Parafoveal Telangiectasis and Diabetic Retinopathy

Author Affiliations

From the University of Toronto (Dr Chew) and the Wilmer Eye Institute, The Johns Hopkins Hospital, Baltimore (Drs Murphy, Newsome, and Fine). Dr Chew is now with the Toronto General Hospital.

Arch Ophthalmol. 1986;104(1):71-75. doi:10.1001/archopht.1986.01050130081025

• Five patients with mild nonproliferative diabetic retinopathy had visual loss associated with parafoveal telangiectasis. Minimal macular edema with characteristic parafoveal plaques of subretinal pigment epithelial hyperplasia was seen in all patients. Fluorescein angiography revealed the presence of ectatic, dilated, leaking perifoveal capillaries. The occurrence of parafoveal telangiectasis in patients with diabetic retinopathy has, to our knowledge, not been previously described.

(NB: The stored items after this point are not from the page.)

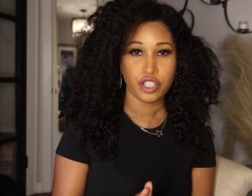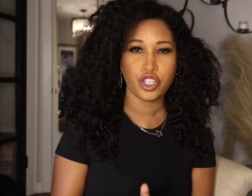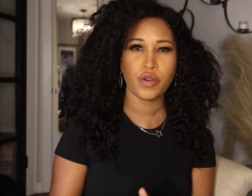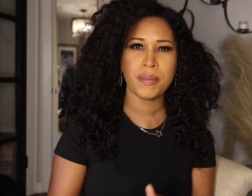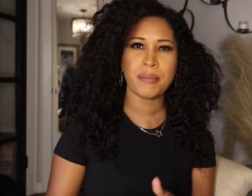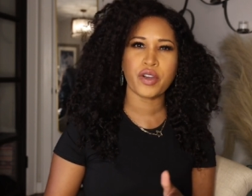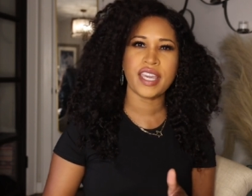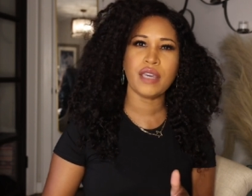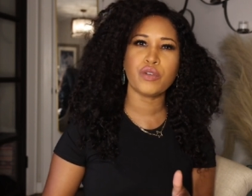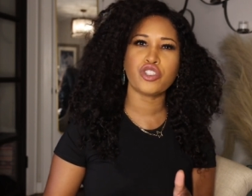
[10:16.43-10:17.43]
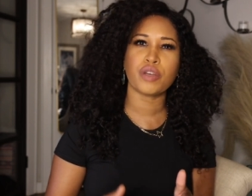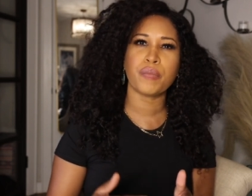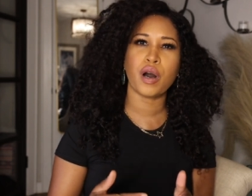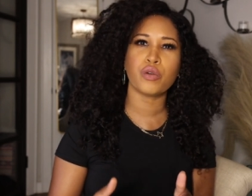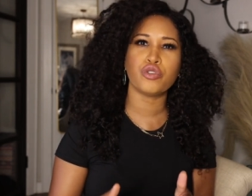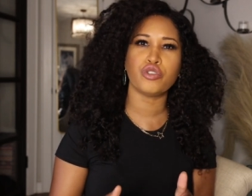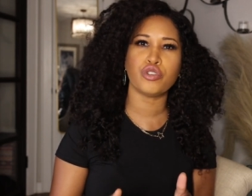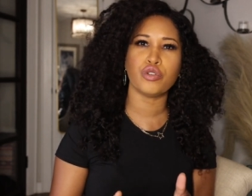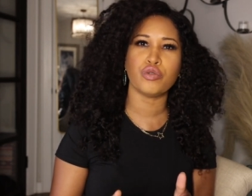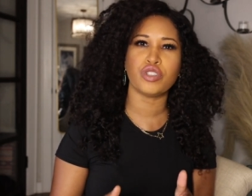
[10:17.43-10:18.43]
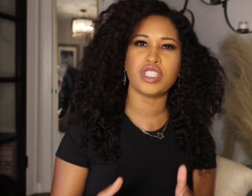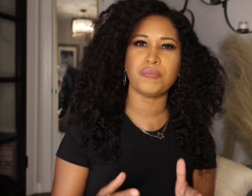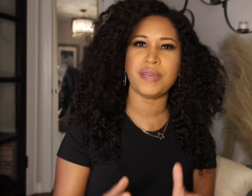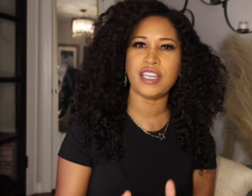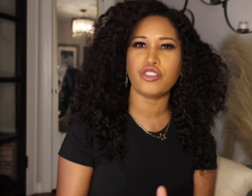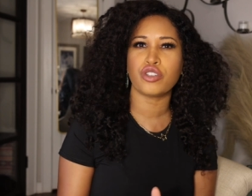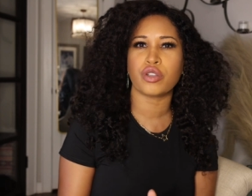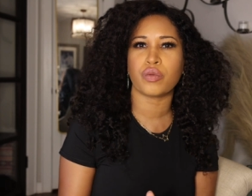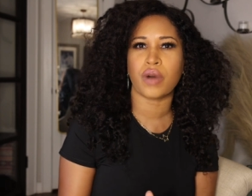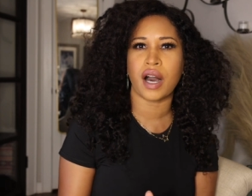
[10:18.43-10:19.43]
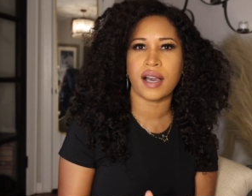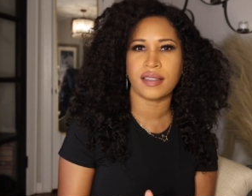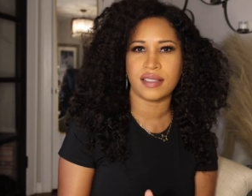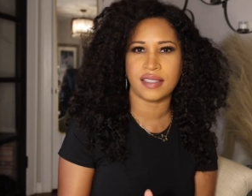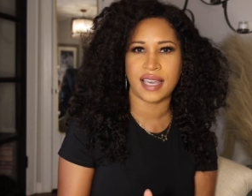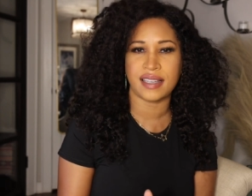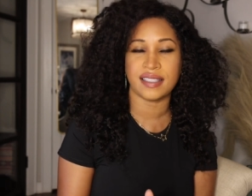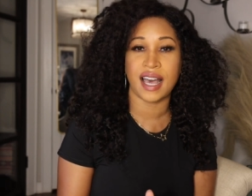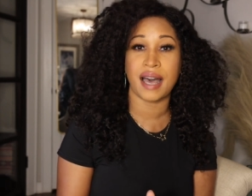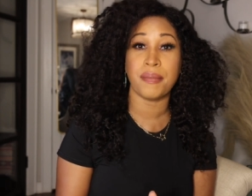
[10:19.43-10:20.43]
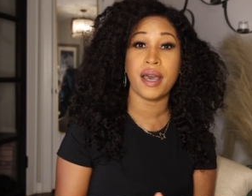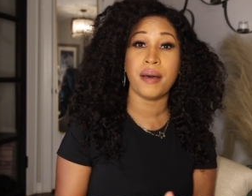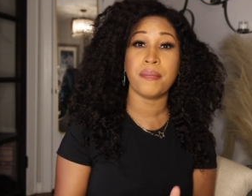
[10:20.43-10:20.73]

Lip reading: Do you remember he was supposed to speak to the rock the second time,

One previous clinicopathologic report described the histologic appearance of parafoveal telangiectasis in a nondiabetic patient to be similar to that seen in diabetic patients. The association of parafoveal telangiectasis and diabetic retinopathy raises interesting speculations into the pathogenesis of the entity of parafoveal telangiectasis. In addition, the importance of obtaining fluorescein angiography prior to therapy of diabetic macular edema is emphasized.